News Release

Research aims to lighten load carried by soldiers

A University of California, Riverside engineering professor will share a $6.25 million grant to fund research that aims to replace batteries with fuel cells

Grant and Award Announcement

University of California - Riverside

A University of California, Riverside Bourns College of Engineering professor and a team of researchers nationwide were recently awarded a five-year, $6.25 million grant to develop a greener, lighter-weight and longer-lasting power source for soldiers increasingly reliant on electronic devices.

Yushan Yan, professor and chair of the UCR department of environmental and chemical engineering, and researchers from the Colorado School of Mines, University of Massachusetts, Amherst and University of Chicago, received the grant to study the possibility of replacing batteries with fuel cells.

The research is funded by the Department of Defense under the Multidisciplinary University Initiative program.

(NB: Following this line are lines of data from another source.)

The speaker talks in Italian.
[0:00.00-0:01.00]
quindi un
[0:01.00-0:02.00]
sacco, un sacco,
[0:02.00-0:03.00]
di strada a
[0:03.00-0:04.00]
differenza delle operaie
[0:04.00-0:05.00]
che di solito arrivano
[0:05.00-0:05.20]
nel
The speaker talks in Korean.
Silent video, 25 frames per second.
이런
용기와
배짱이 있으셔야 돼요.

Yan's portion of the grant is $875,000.

Currently, soldiers carry up to 30 pounds of batteries for a mission of 72 hours to power everything from night-vision goggles to GPS devices.

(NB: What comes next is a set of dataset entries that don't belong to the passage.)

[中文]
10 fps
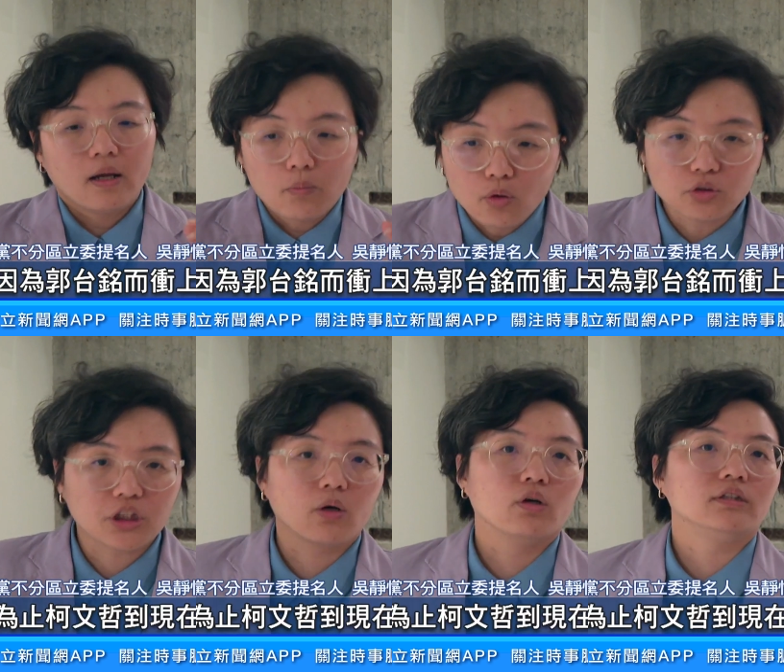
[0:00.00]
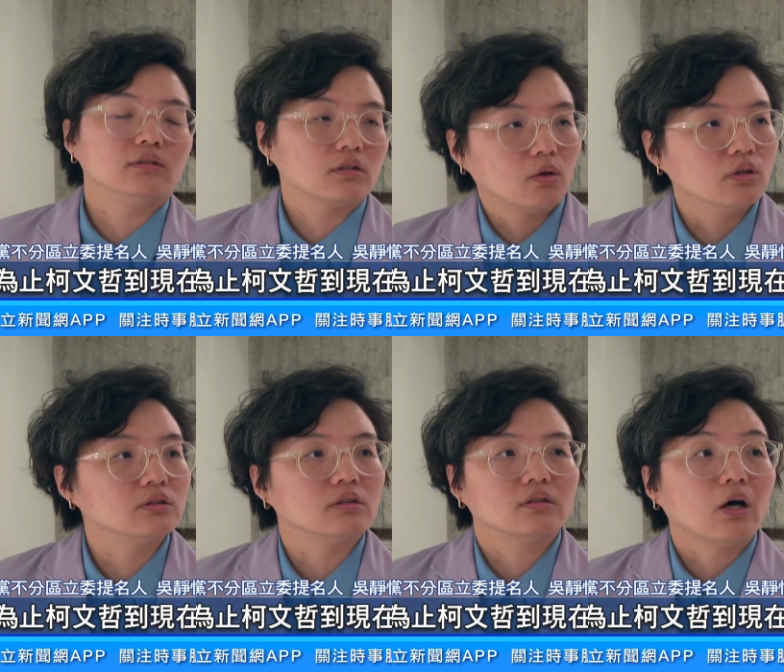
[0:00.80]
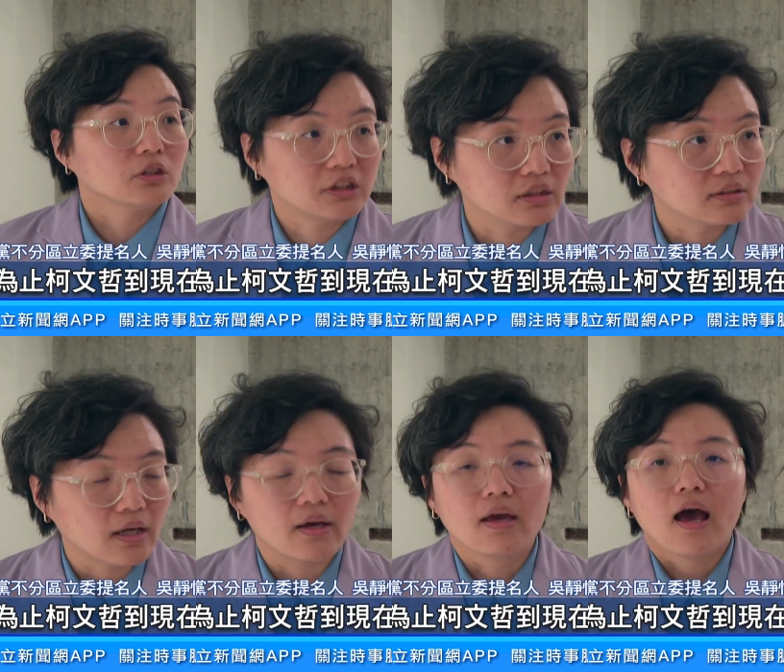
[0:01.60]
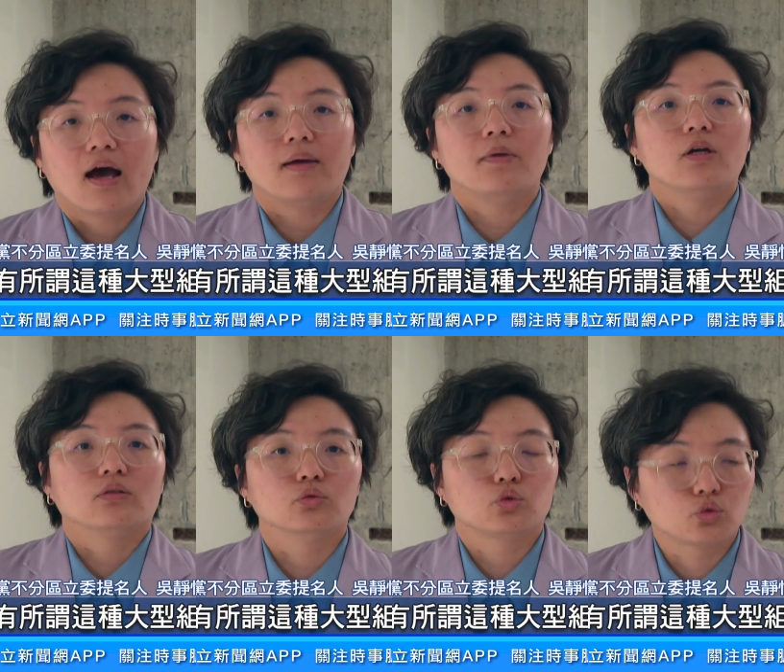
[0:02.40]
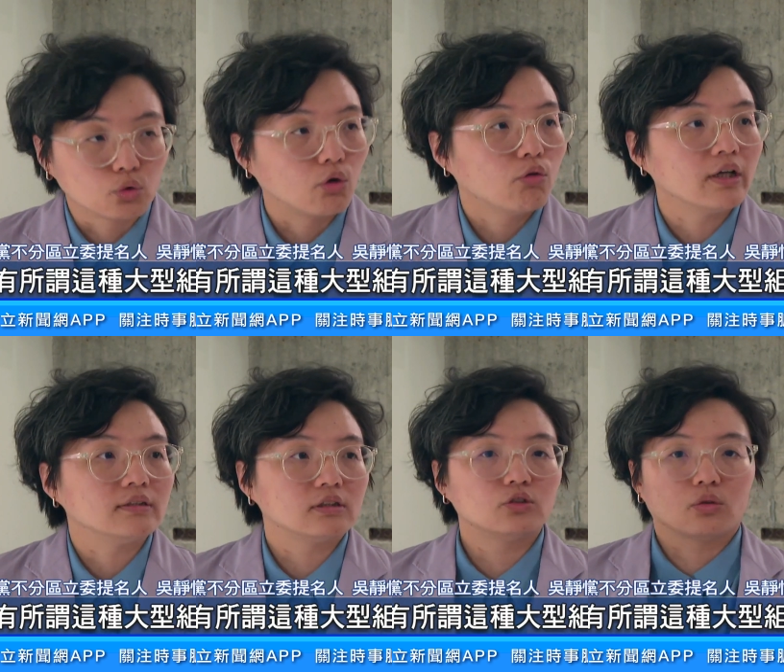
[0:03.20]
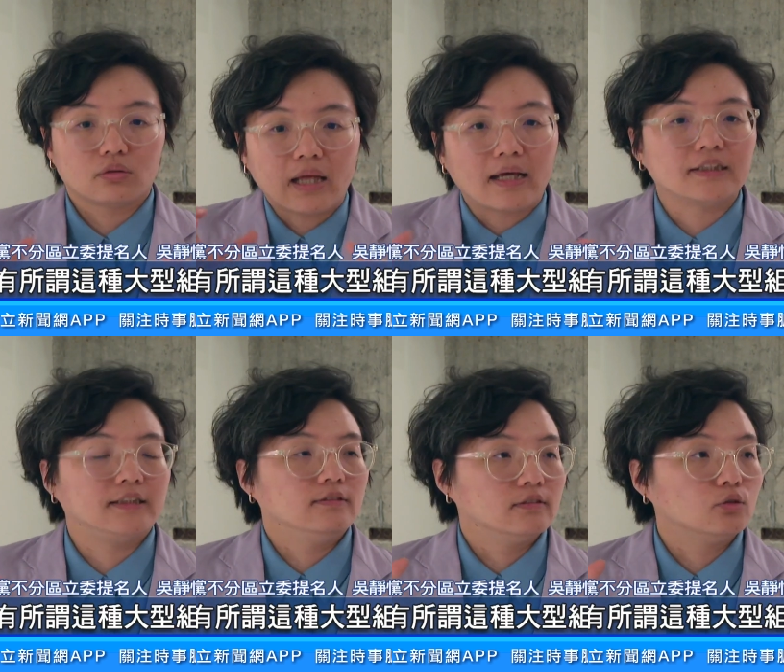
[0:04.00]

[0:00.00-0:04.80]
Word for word: 那目前为止，柯文哲到现在还没有所谓这种大型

The research by Yan and the other scientists could lead to the development of fuel cells that would be up to 80 percent lighter than batteries. The fuel cells could also increase the life of devices in the field by up to five times, Yan said.

Small, portable methanol fuel cells exist today, but they require the use expensive metal catalysts, such as platinum. The researchers aim to develop a new class of ion conducting polymer membranes that would eliminate the need for expensive metal catalysts.

While the research is being funded by the military, it could provide the groundwork for fuel cell advances in other industries, particularly transportation, said Yan, who has been studying fuel cells since 1999, a year after he was hired by UCR.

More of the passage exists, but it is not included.